Когда Надя вернулась, Сысоева как раз собачилась с Остромовым. Остромов сидел за липким столом и в одиночку чаевничал, а Сысоева стояла напротив, подбоченясь, и требовала, чтобы он убрал со стола.
— Вы ждете, может быть, что за вами уберет прислуга, как в старое время. Теперь прислуги нет, — говорила она, подвизгивая — светски, как ей казалось. С врагом надо было разговаривать вражески.
— Допью и уберу, — флегматично отвечал Остромов.
— Вы второй час пьете. У вас работы, может быть, нет, а мне нужен стол для раскройки на нем.
— У вас есть стол в комнате, — монотонно отвечал Остромов.
— За тем столом я занимаюсь, и это не ваше дело рассуждать, что у меня есть в комнате, а чего нет. Это мой дом, я захочу — вы завтра съедете отсудова. Я возьму ваше барахло и в улицу выставлю.
— Я вам заплатил, — скучно отвечал Остромов.
— А я не знаю, какеми деньгеми вы мне платите. Я не знаю, откудова ваши деньге. Вы ваши деньге делаете обманом трудящихся. Я вас вот выведу еще на воду. Вы мне своими деньгями рот не заткнете.
Надя вошла в кухню, Сысоева бросила на нее беглый взгляд, и в этот раз нечто дошло даже до нее. Она отшатнулась от надиного лица, как от головни.
— Ну вы не очень тута, — сказала она напоследок и вышла.
Остромов ясно чувствовал волну безысходной тоски, для которой слово «тоска» было еще непозволительно мягким, — эта тоска наплывала от Нади, и утешить, утишить ее было нечем; он напряг все свои способности, но и способностей никаких уже не было, в лучшем случае их хватило бы, чтобы утихомирить расшалившегося ребенка.
— Удивительно хорошо торговал сегодня, — сказал он бодро, хотя не продал почти ничего. — Скоро начнем откладывать, голубка, на Кавказе на первое время понадобится.

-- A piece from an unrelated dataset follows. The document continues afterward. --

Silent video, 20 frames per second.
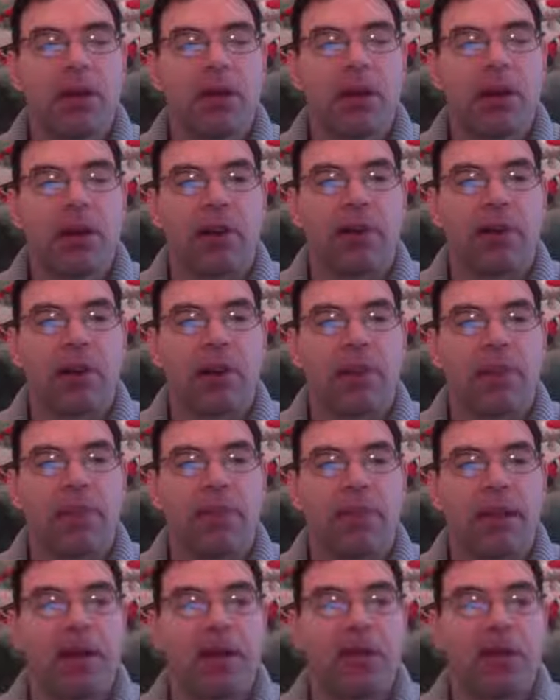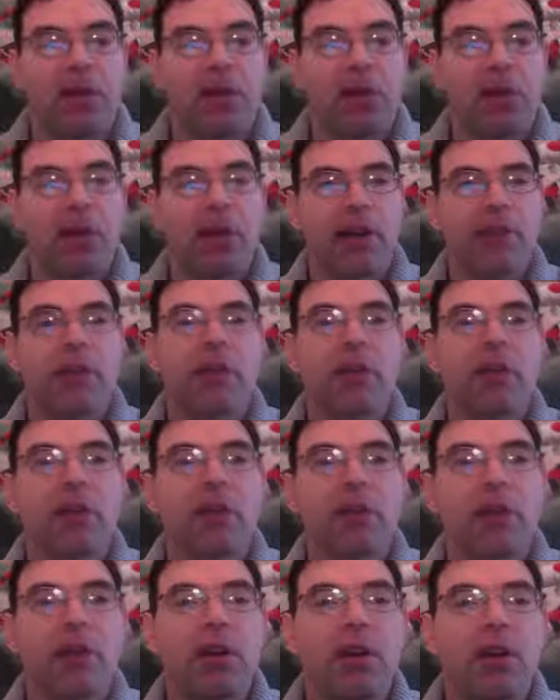it makes me cringe.
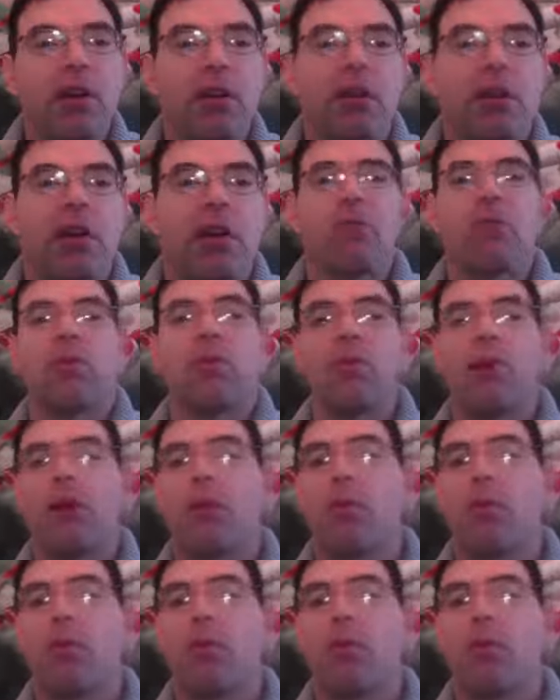So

А потом, вот увидишь, там я развернусь.
— Да, — сказала она, — да, я знаю.
За стеной тяжело ходила бывшая купчиха Сысоева, стонала, зевала, крестила рот, наконец сказала себе: «Ну, спать ложицца». И от мысли, что она ложилась спать в этом доме уже сорок лет, хотелось завыть в голос: на эту перину, под эти потолки, сорок лет спать ложицца… Дико забрехала соседская собака и смолкла. Пенза засыпала на своих перинах, под пыльным небом, в центре среднерусской равнины, на которую Бог, может быть, и взглянул когда-то, но тут же зевнул, перекрестил рот и решил ложицца. Может быть, кто-нибудь и радовался тут, и любил все это, и с наслаждением плескался в веселой, блескучей Суре. И когда Таисию, давно схоронившую мать, все-таки вышлют отсюда как купеческую дочь, а дом ее отдадут двум пролетарским семьям, одна из которых подожжет его, чтобы досадить второй, — Таисия в ледяном Томске будет вспоминать свою чистенькую Пензу и плакать, скулить вполголоса, как скулила сейчас по ночам ее ожиревшая, полубезумная мать. Не надо любить место, где родился, а лучше бы не рождаться ни в каком месте.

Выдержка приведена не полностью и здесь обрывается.